Go Little Worm, Go!

By David A. Rosenberg

Alas and alack, give me my three hours back. At the attractively renovated Hartford Stage, Shakespeare’s epic tragedy, “Antony and Cleopatra,” suffers from that old bugaboo, style over substance. Director Tina Landau’s take on the tale of two lovers whose affair and betrayals bring down not only themselves but a kingdom, comes up short on illuminating the play’s passion (though there’s a lot of rolling around), power (though there’s a lot of double-dealing) and politics (though there’s a lot of history).

From the very first lines to Octavius Caesar’s final peroration, the work is a stunning examination of the theory that history is made not by dates but by people. Wars may be started because a ruler wants to prove something; dynasties rise and fall on personal slights. Shakespeare, ever the humanitarian, knew this, knew that Antony and Cleopatra’s lust for each other would be replaced by their lust for ascendancy and both lusts would destroy them.

Little of this comes through in this production which is busier creating pretty pictures than in delineating one of civilization’s greatest and most erotic love stories.
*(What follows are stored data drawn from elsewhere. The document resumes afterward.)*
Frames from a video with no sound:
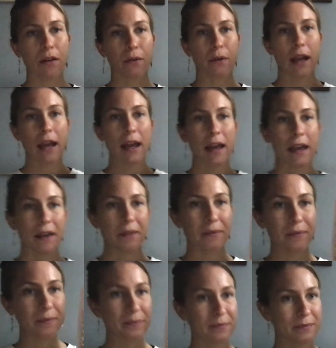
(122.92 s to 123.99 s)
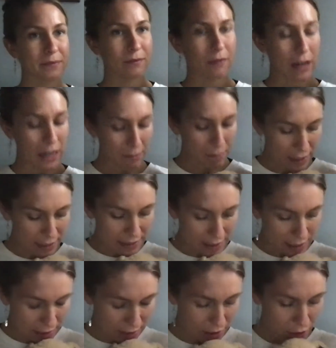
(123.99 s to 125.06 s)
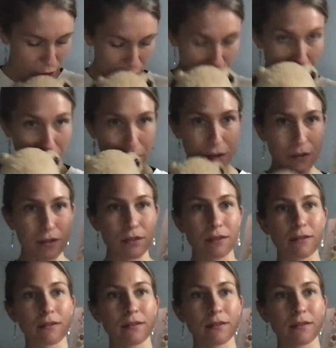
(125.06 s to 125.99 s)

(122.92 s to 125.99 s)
Okay. Ready, Meddy Teddy? Yes.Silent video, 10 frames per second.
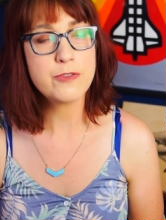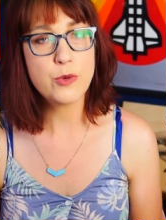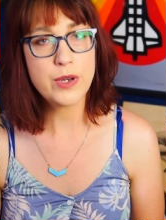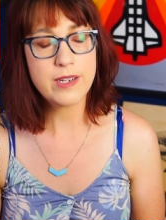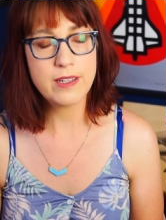
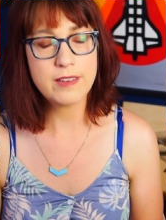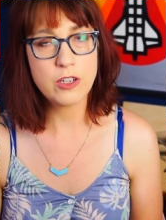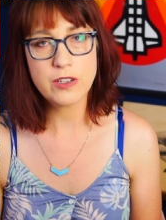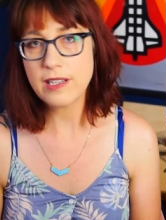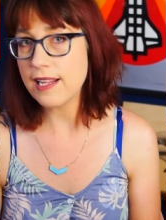avoiding
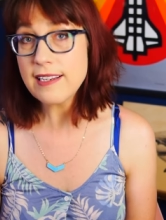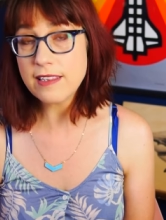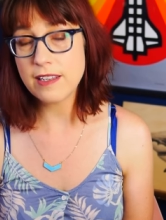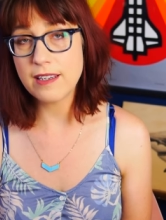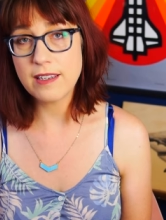learning
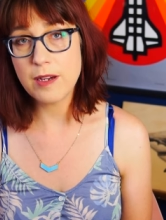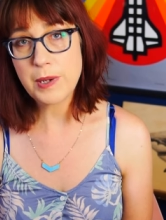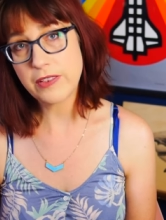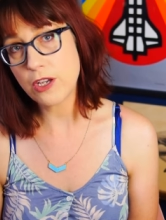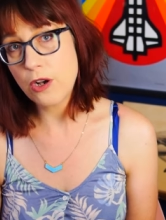anything
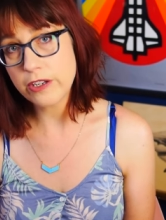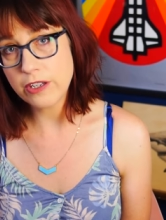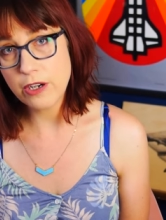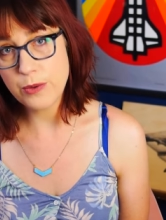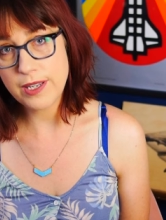about the
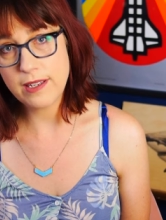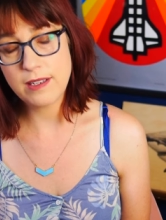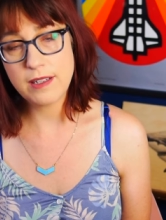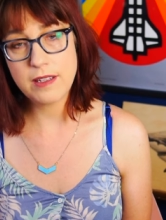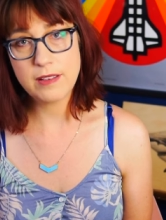ongoing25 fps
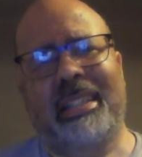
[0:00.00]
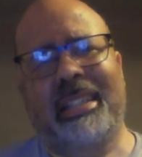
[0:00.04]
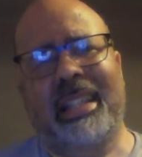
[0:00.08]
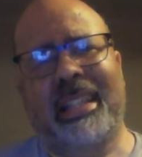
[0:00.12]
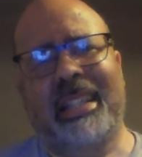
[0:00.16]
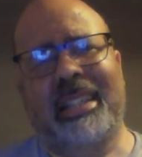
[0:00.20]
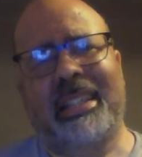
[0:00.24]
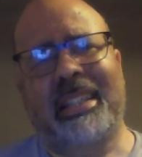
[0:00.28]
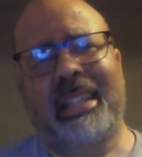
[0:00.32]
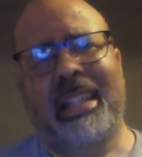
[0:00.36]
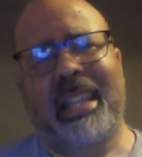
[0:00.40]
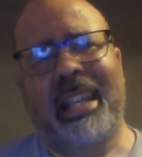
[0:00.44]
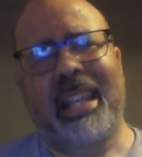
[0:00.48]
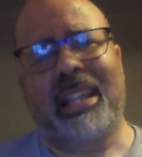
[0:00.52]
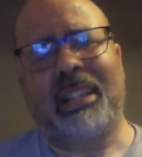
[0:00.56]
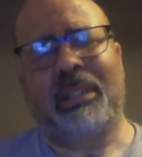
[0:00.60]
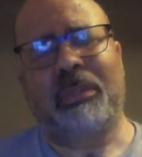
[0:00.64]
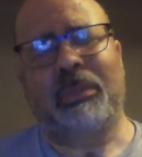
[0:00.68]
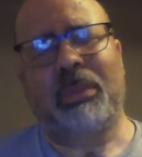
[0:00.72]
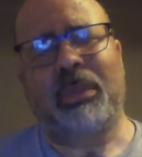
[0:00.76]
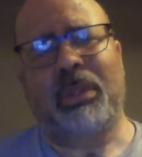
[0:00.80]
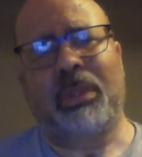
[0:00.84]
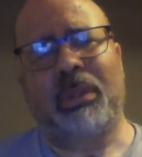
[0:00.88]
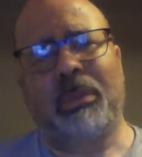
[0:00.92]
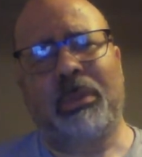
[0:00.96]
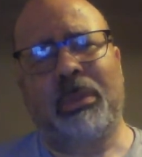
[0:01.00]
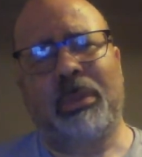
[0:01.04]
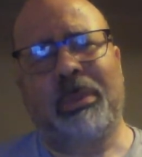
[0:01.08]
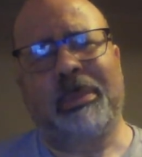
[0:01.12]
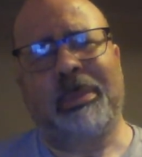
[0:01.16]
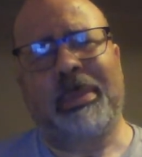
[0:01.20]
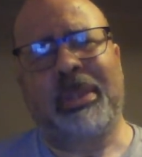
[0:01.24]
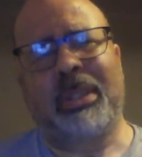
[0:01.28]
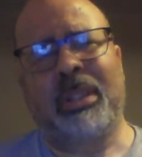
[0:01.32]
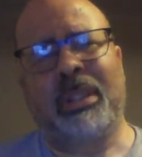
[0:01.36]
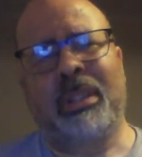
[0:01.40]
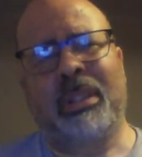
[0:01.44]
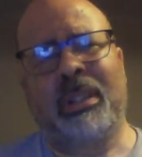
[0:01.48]
sex he had with a
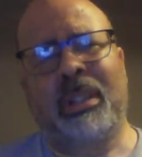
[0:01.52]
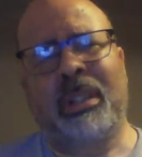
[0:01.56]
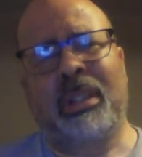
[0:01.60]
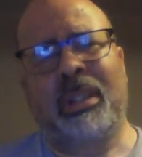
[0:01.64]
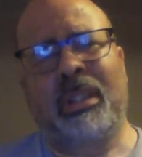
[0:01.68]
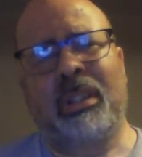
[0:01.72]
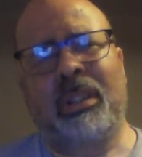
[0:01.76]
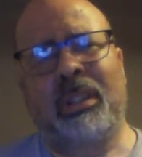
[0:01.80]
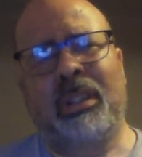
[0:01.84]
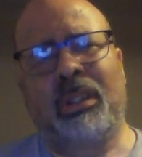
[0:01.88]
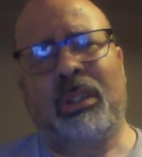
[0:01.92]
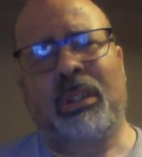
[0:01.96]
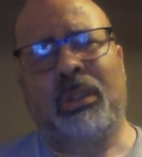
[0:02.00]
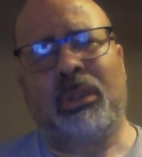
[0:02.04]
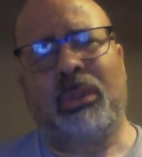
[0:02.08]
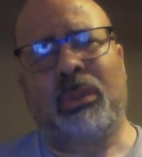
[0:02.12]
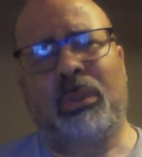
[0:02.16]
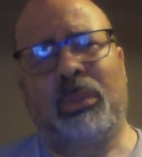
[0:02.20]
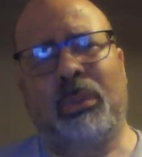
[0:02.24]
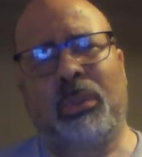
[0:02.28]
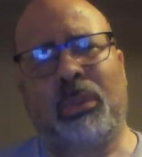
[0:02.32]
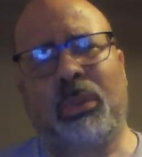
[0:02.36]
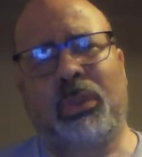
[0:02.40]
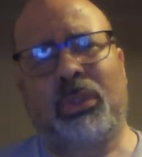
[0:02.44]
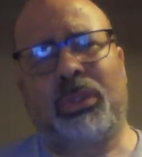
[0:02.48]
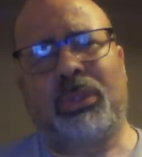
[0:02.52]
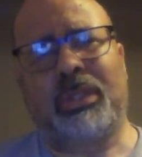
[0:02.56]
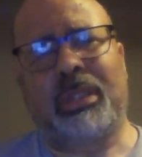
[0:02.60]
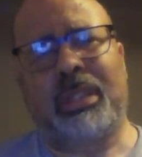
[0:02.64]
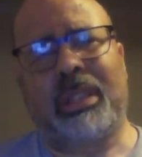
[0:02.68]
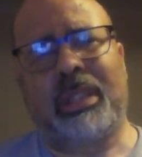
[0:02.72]
woman was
Take that first speech, beginning with the ambiguous “Nay, but” and ending with characterizing the mighty Antony as “strumpet’s fool.”

Landau breaks up this in media res opening by having it delivered not by one character but eight soldiers. Batting the words back and forth is a sure way of diverting attention from meaning.

An admittedly difficult play to stage with its many scenes bouncing between Rome and Alexandria, West vs. East, it needs central characters on equal footing to tie it together. Here, while John Douglas Thompson is a booming Antony, he lacks nobility, a strange omission for an actor who gave audiences a brilliant Richard III, Othello and Emperor Jones. Still, he outclasses Kate Mulgrew’s superficial, heavy-footed Cleopatra. 

Hartford’s expansive stage area is used to the fullest. An upstage right alcove belongs to the hot, sensuous Egyptians, with hanging beads, red lighting and an air of languor. Upstage left is cold Roman territory, with pristine white chairs, skulls on pikes and an air of the effete. Both are backed by rows of liquor bottles as if they were competing bars.

Antony is caught between the two, as he is when he splashes through the narrow trough of blue water running from up to down stage. Presumably this is the Nile which symbolically divides Egypt from Rome. Stopping the play's headlong motion, it’s awkward and not worth the effort.  

Landau uses the theater’s aisles for some entrances and exits, causing the audience to crane necks, glimpsing not only actors but fellow playgoers in various modes of attention. A work so set in its milieu needs no breaking of the fourth wall. If a contemporary point is being made, it’s obscure.

As Octavia, Antony’s Roman wife, Kendra Underwood exudes a sexiness that Mulgrew lacks. As the beset Messenger, Jake Green is lively and amusing. As Agrippa, Sean Allan Krill is both dignified and commanding.

Landau has done excellent work (Broadway’s “Superior Donuts,” off-Broadway’s ”Floyd Collins”) and does well here with crowd scenes: a slo-mo battle, a rowdy drinking contest. Linday Jones’ music and sound design are heavy on drums, Blythe R. D. Quinlan’s set design is a jumble (what’s that sometimes fractured sun represent?), Scott Zielinski’s lighting seems arbitrary (those blinding spotlights!), while Anita Yavich’s muddled costumes could use ironing..

The heart of this great play rests with its title characters who are supposed to generate white-hot emotional heat. Thompson’s Antony, though he has moments of vigorous authority, doesn’t rise to become “the triple pillar of the world.” Nor can one say of Mulgrew’s Cleopatra that “age cannot wither her nor custom stale her infinite variety.” By the time she clasps that deadly asp to her breast, you’re mighty glad that “the worm” has at last done its duty.